=== Section Start ===

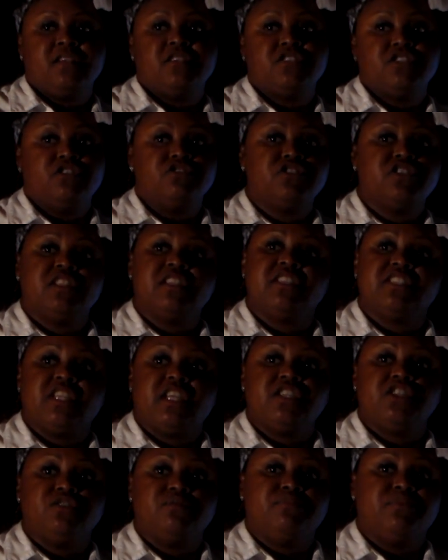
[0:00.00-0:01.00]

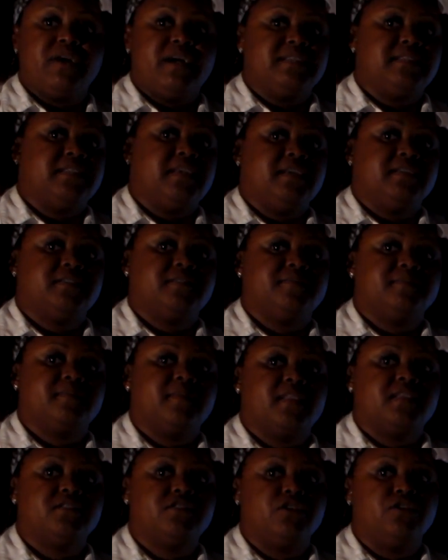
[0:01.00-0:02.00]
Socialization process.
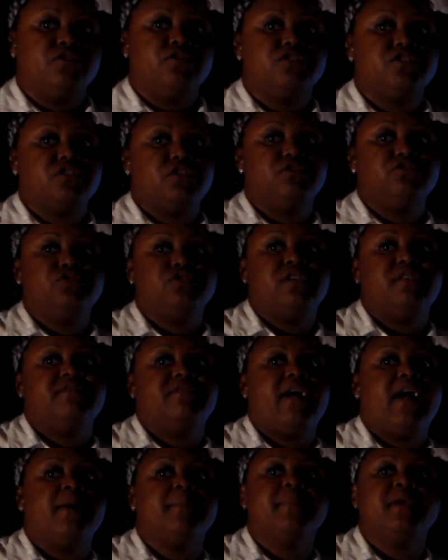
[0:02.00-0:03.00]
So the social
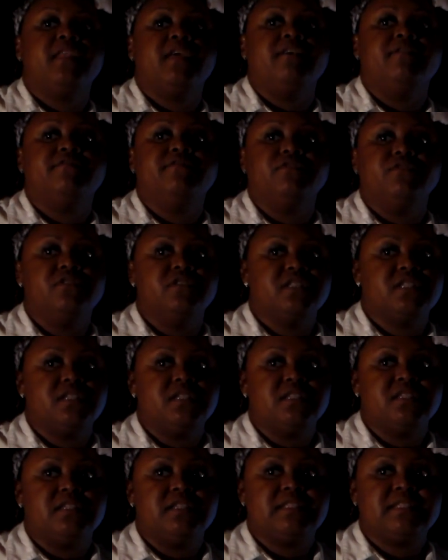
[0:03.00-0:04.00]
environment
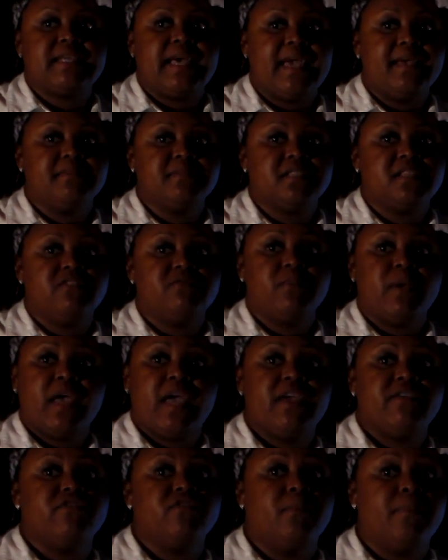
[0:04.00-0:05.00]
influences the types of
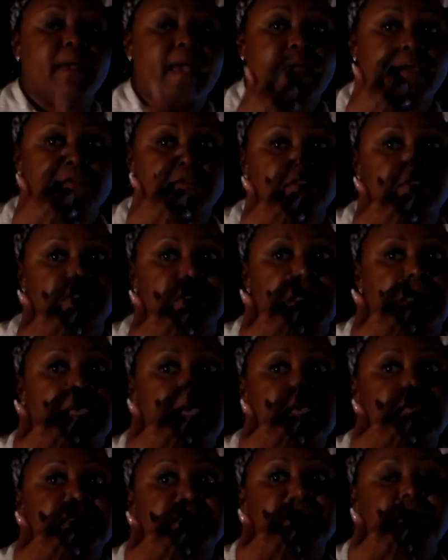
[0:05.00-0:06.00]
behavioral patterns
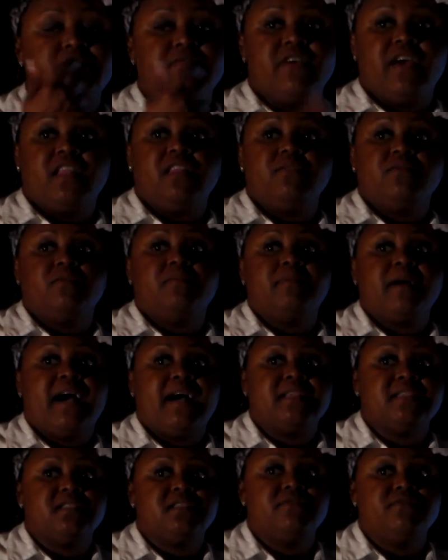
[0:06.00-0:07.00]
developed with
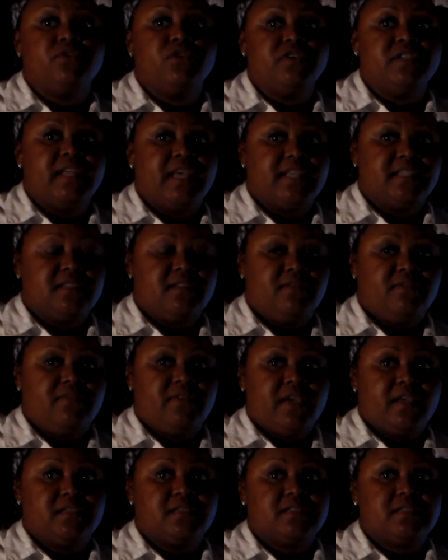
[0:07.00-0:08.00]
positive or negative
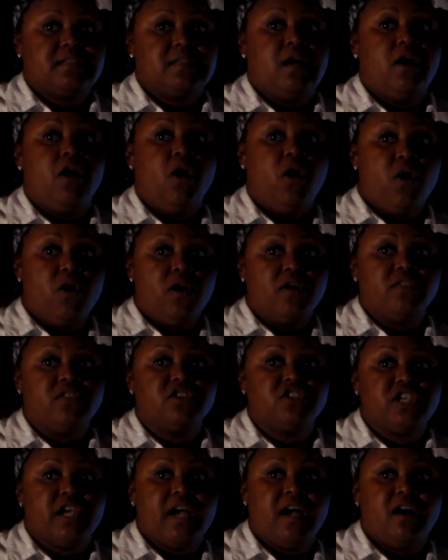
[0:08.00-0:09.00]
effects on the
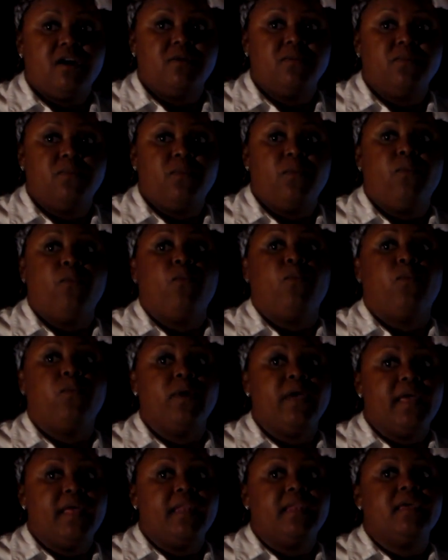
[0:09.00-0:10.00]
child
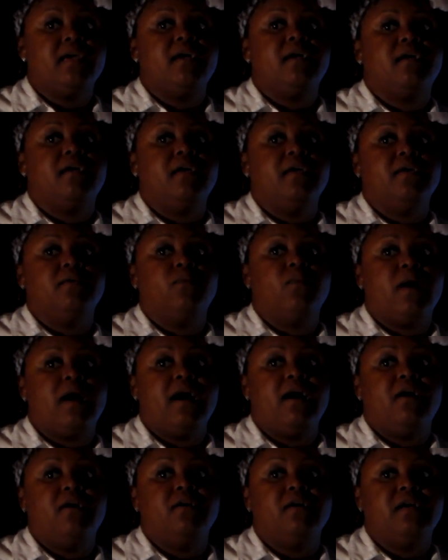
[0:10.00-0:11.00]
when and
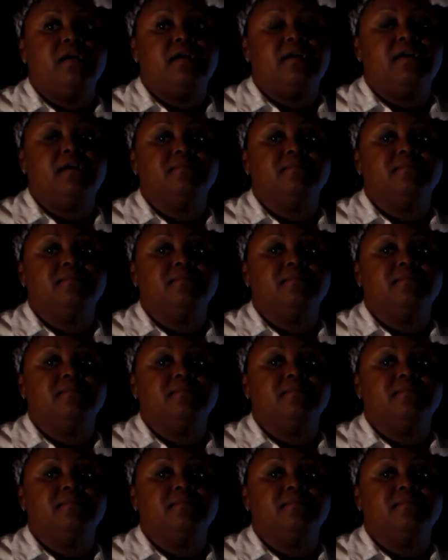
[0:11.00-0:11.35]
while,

=== Section End ===

### WORK ITEM:
Please retype the records above exactly, excluding every picture.

### TASK ANSWER:
[0:00.00-0:01.00]

[0:01.00-0:02.00]
Socialization process.
[0:02.00-0:03.00]
So the social
[0:03.00-0:04.00]
environment
[0:04.00-0:05.00]
influences the types of
[0:05.00-0:06.00]
behavioral patterns
[0:06.00-0:07.00]
developed with
[0:07.00-0:08.00]
positive or negative
[0:08.00-0:09.00]
effects on the
[0:09.00-0:10.00]
child
[0:10.00-0:11.00]
when and
[0:11.00-0:11.35]
while,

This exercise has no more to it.